Te można podawać na różne sposoby, ale bezapelacyjnie urzekły nas krewetki przygotowane w zalewie czosnkowej, która jeszcze skwierczała, gdy podawano nam je do stołu. Nie były to duże krewetki, ale ich smak był zniewalający. Kilka małych "okazów" przygotowanych w ten sposób kosztowało 5 euro. Gambas al aj illo to prosta potrawa kuchni hiszpańskiej, w skład której wchodzą krewetki, papryczka chili, czosnek, natka pietruszki, brandy lub sherry oraz sól. Ze składników tych powstaje przekąska o ostrym smaku i intensywnym aromacie.
10-12 krążków z kalmarów, podawanych z wyśmienitym sosem, zadowolą nawet tych, którzy nie mieli do tej pory do czynienia z owocami morza. Zazwyczaj kalmar sam w sobie jest "gumowy", ale dobrze przygotowany, jest pyszną przekąską.
Zwykłe frytki przyrządzone w niezwykły sposób. Niby proste danie, ale każdy kęs to kolejna symfonia smaków. Upieczone frytki podane były z cienkimi paskami zrolowanej szynki, a to wszystko doprawione było niewielką ilością roztopionego sera. Frytki z McDonald's, choć też są smaczne, nigdy nie będą równały się z tym daniem.

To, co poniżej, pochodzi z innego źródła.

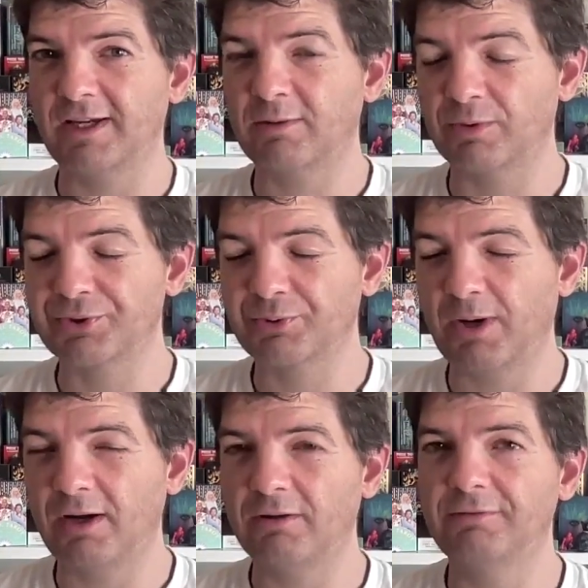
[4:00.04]
equals
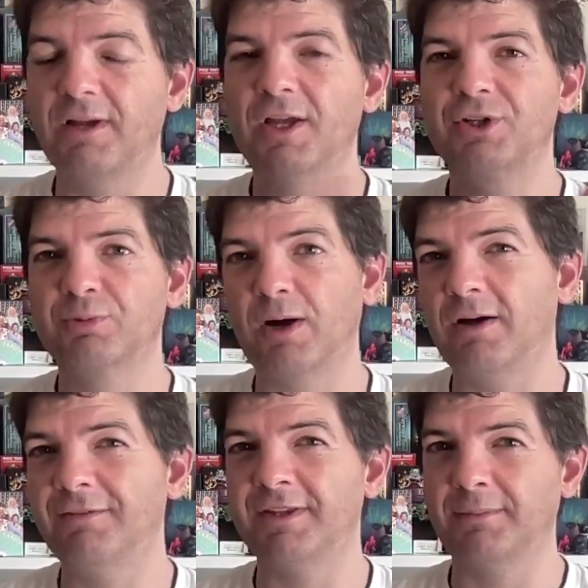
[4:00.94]
12.
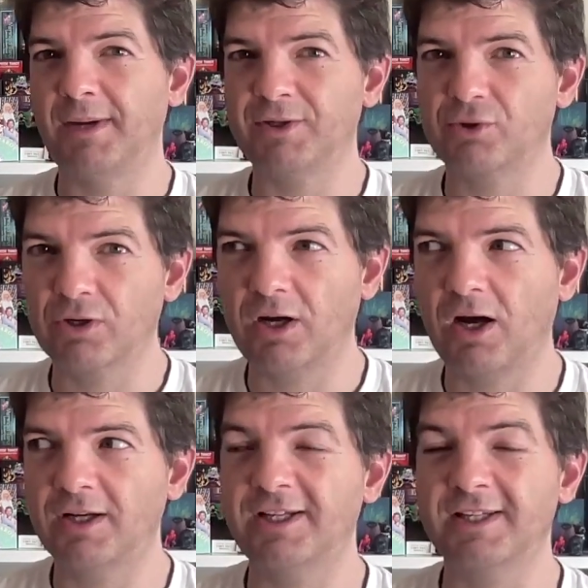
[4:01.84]
12 in the major
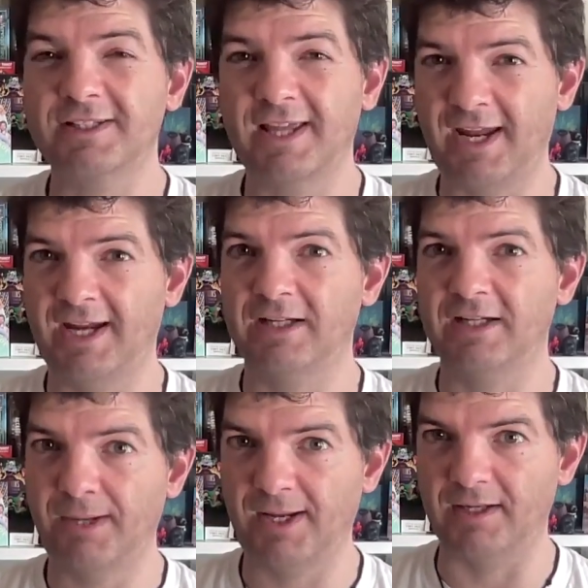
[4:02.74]
arcana is the
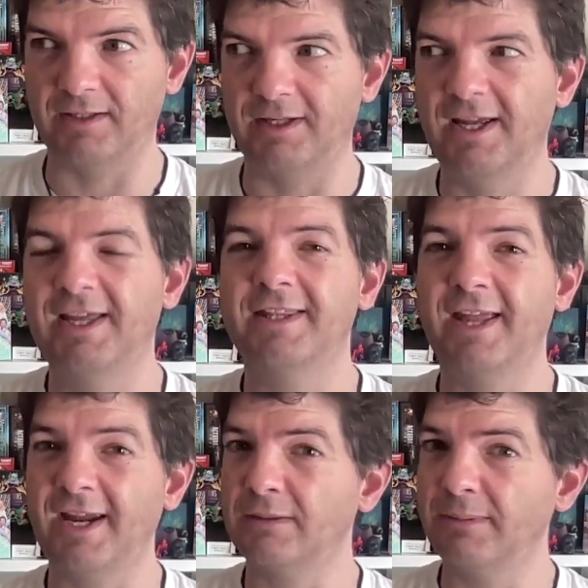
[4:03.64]
Hanged Man. The
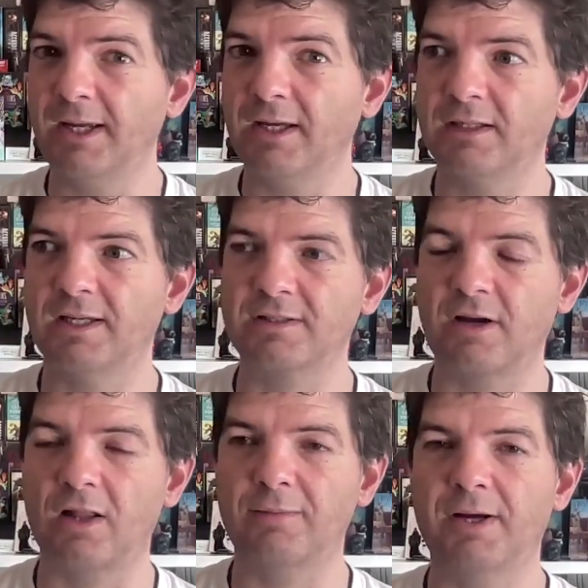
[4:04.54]
Hanged Man is
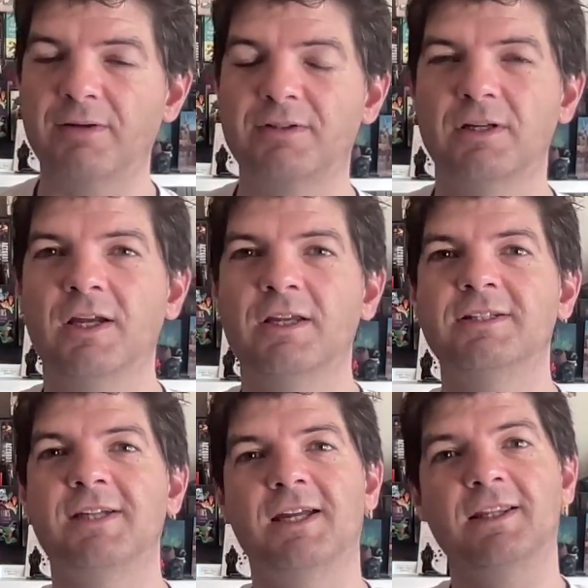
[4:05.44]
all about
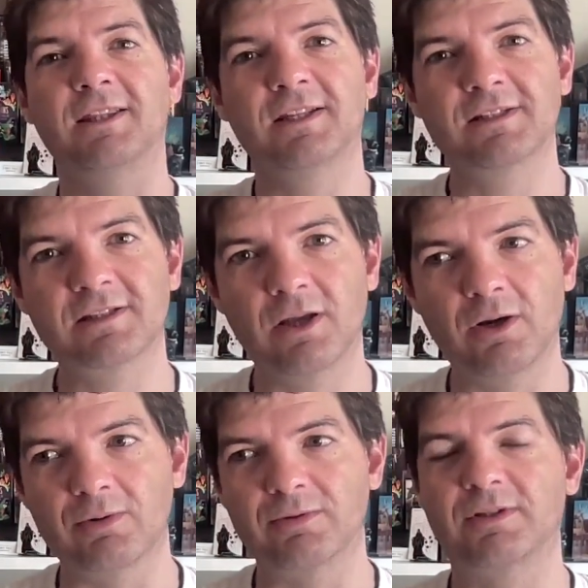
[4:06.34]
taking things
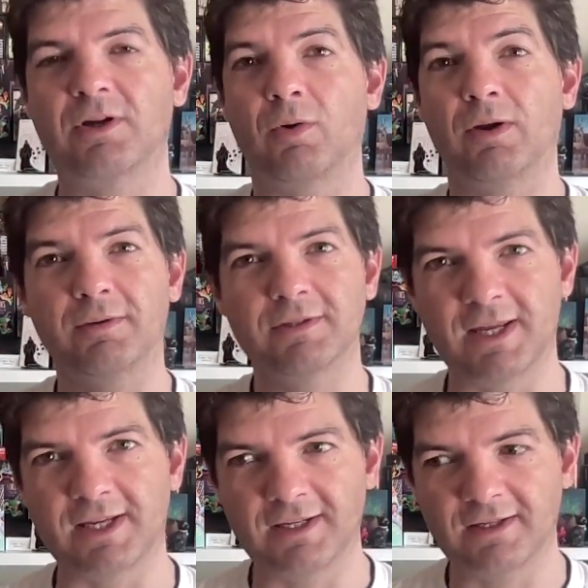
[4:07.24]
slow,
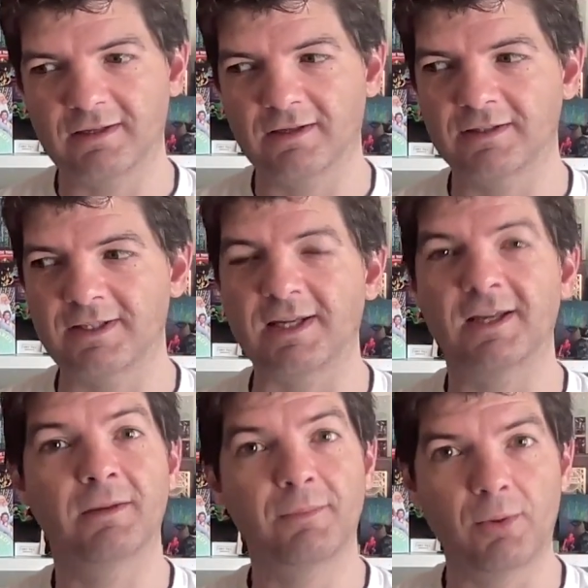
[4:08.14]
taking
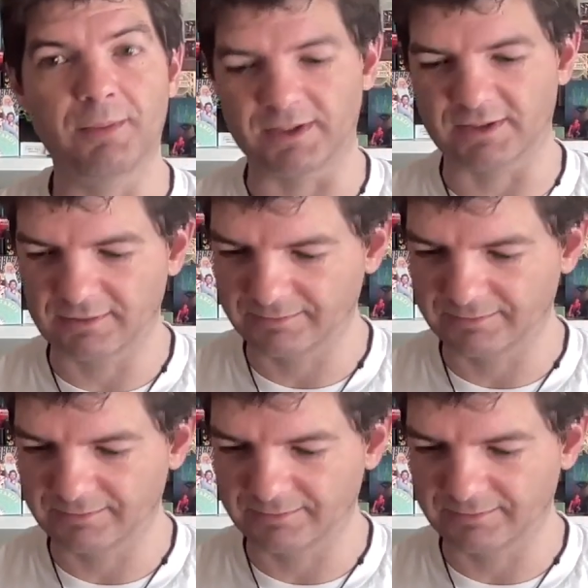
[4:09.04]
a moment,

Podobnie jak kalmary, ale w całości. Małe ryby, które praktycznie pozbawione są ości, doskonale przyrządzone i posypane panierką. Usmażone w głębokim oleju. Kilkanaście rybek za 4-5 euro może sprawić, że zechcecie jeść ich jeszcze więcej.
Tapas znajdziecie w praktycznie każdym barze lub restauracji. Jednak opisywane przez nas dania, jedliśmy w restauracji w małej miejscowości na południowym-zachodzie Teneryfy. Lista jest długa i wszystko jest przepyszne. Sprawdźcie sami!